WORK TO COMPLETE: Task for the records below: repeat the line containing "[00:00:03.60 to 00:00:04.50]" and every line after it, exactly and with nothing else, but leave out the pictures.

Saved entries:
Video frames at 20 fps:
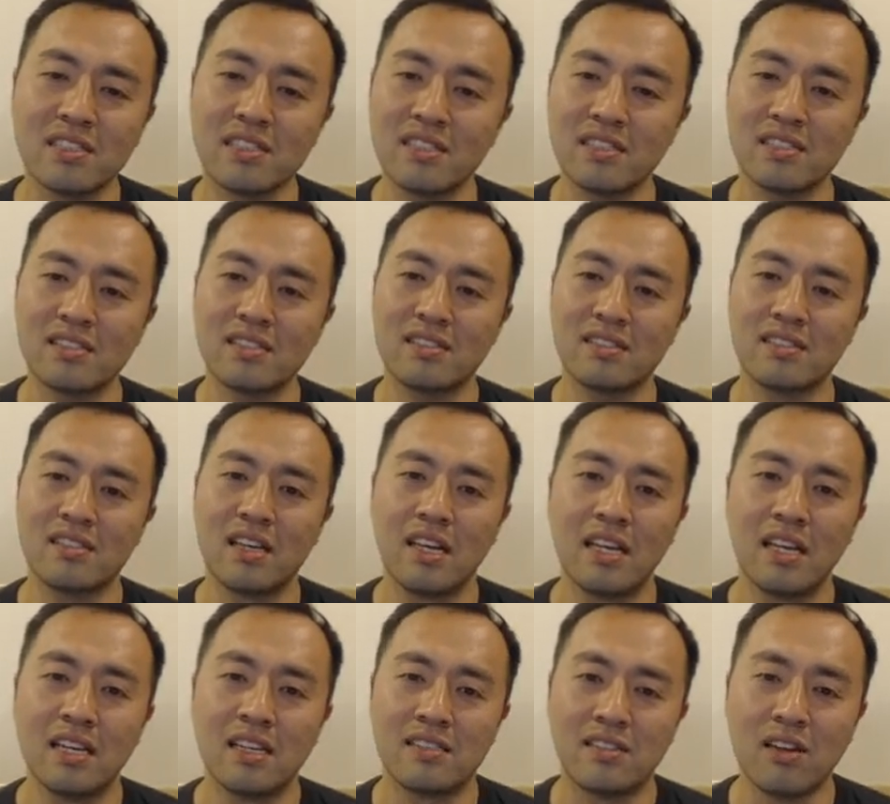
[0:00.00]
this
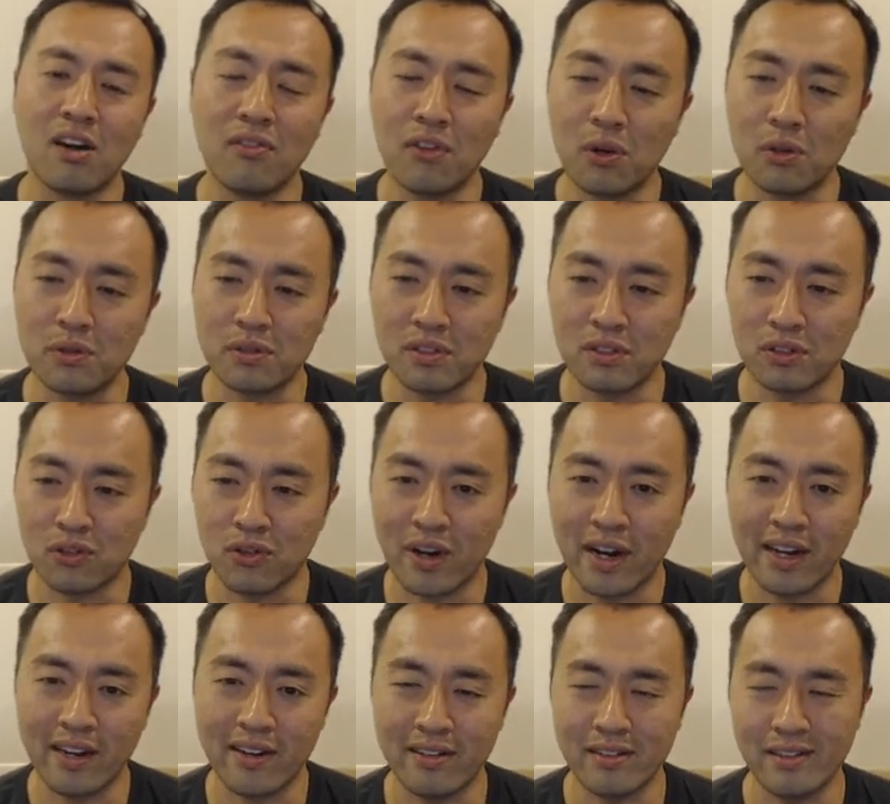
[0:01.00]
self-hosted
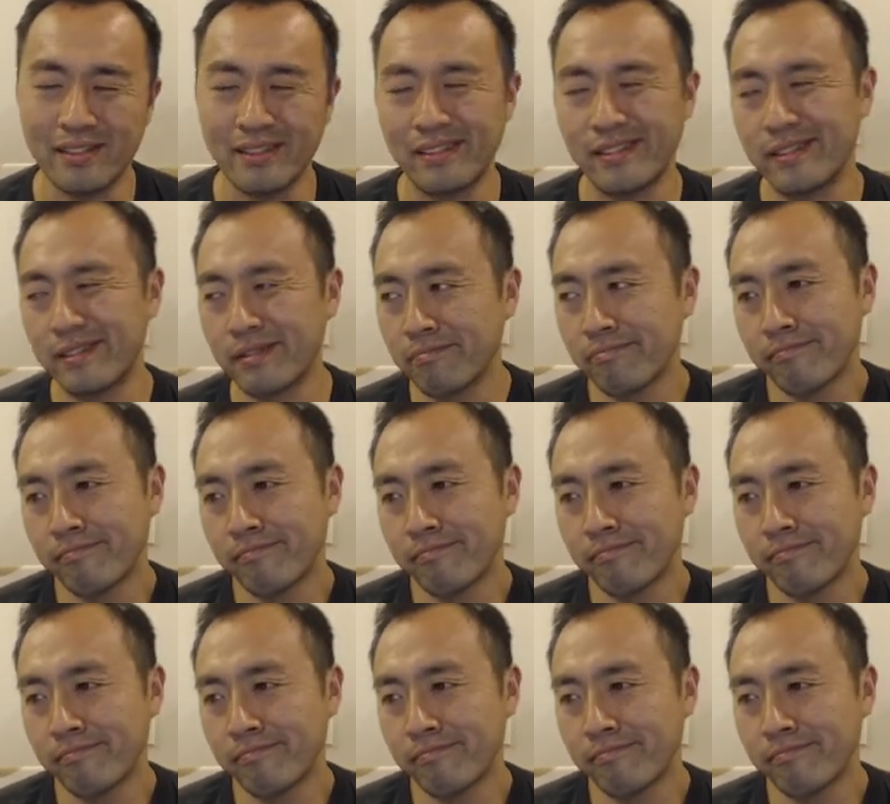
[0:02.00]
tracker is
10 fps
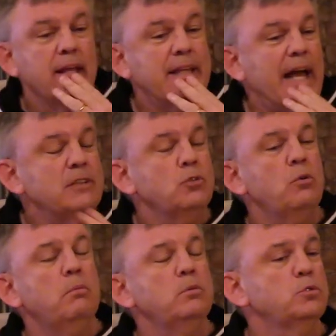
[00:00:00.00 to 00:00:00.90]
that's
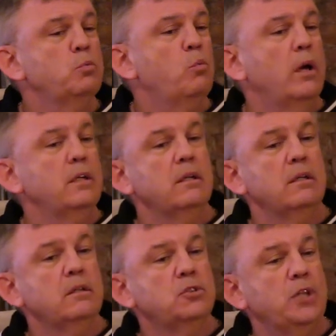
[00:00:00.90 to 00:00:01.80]
almost what
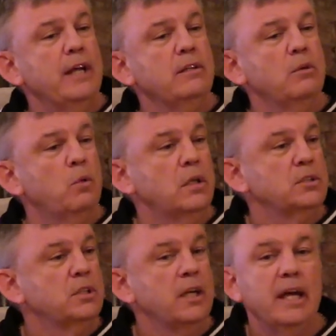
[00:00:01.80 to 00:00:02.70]
Chandler
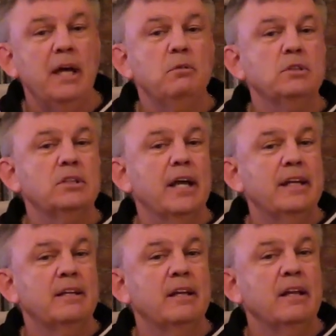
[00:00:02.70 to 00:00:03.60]
was. He was
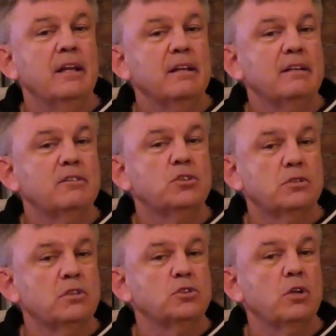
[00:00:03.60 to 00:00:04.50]
like
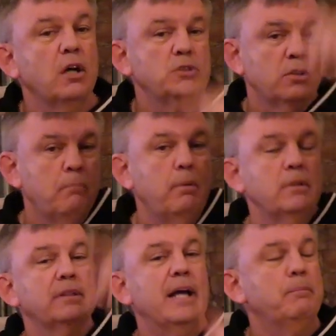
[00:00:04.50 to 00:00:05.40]
the sergeant up
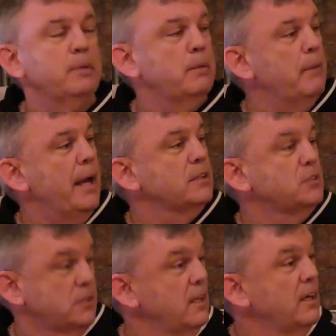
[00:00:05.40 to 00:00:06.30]
on the top of the
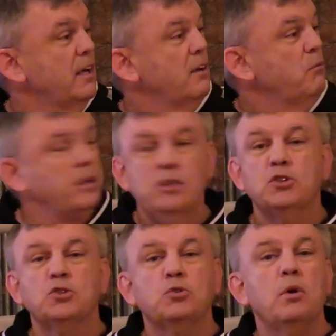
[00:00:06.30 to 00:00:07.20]
mast with
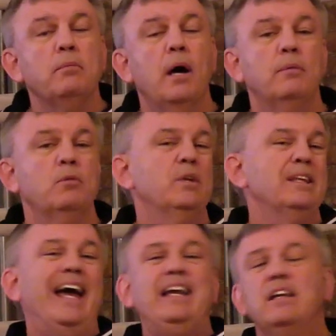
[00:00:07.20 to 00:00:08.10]
the storm coming, with
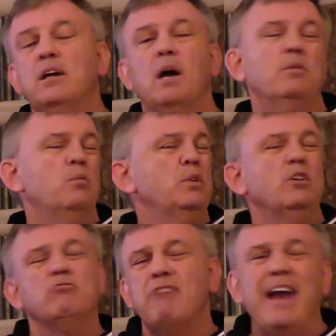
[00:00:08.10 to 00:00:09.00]
lightning coming, with
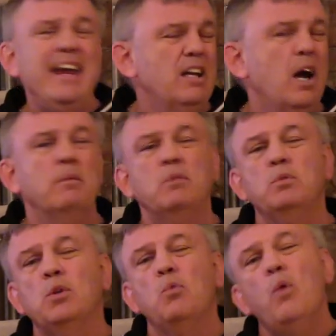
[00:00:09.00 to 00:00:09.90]
the rain coming,
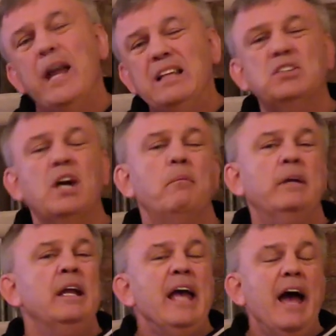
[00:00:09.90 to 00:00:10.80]
with the winds
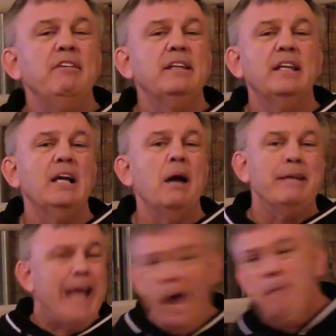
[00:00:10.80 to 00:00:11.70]
coming, everything
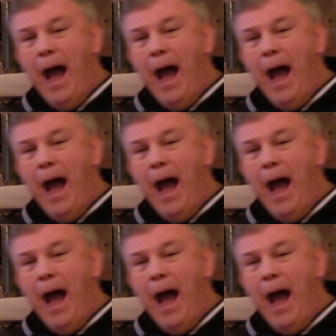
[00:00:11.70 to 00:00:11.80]
coming. Come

SOLUTION FOR THIS PROBLEM:
[00:00:03.60 to 00:00:04.50]
like
[00:00:04.50 to 00:00:05.40]
the sergeant up
[00:00:05.40 to 00:00:06.30]
on the top of the
[00:00:06.30 to 00:00:07.20]
mast with
[00:00:07.20 to 00:00:08.10]
the storm coming, with
[00:00:08.10 to 00:00:09.00]
lightning coming, with
[00:00:09.00 to 00:00:09.90]
the rain coming,
[00:00:09.90 to 00:00:10.80]
with the winds
[00:00:10.80 to 00:00:11.70]
coming, everything
[00:00:11.70 to 00:00:11.80]
coming. Come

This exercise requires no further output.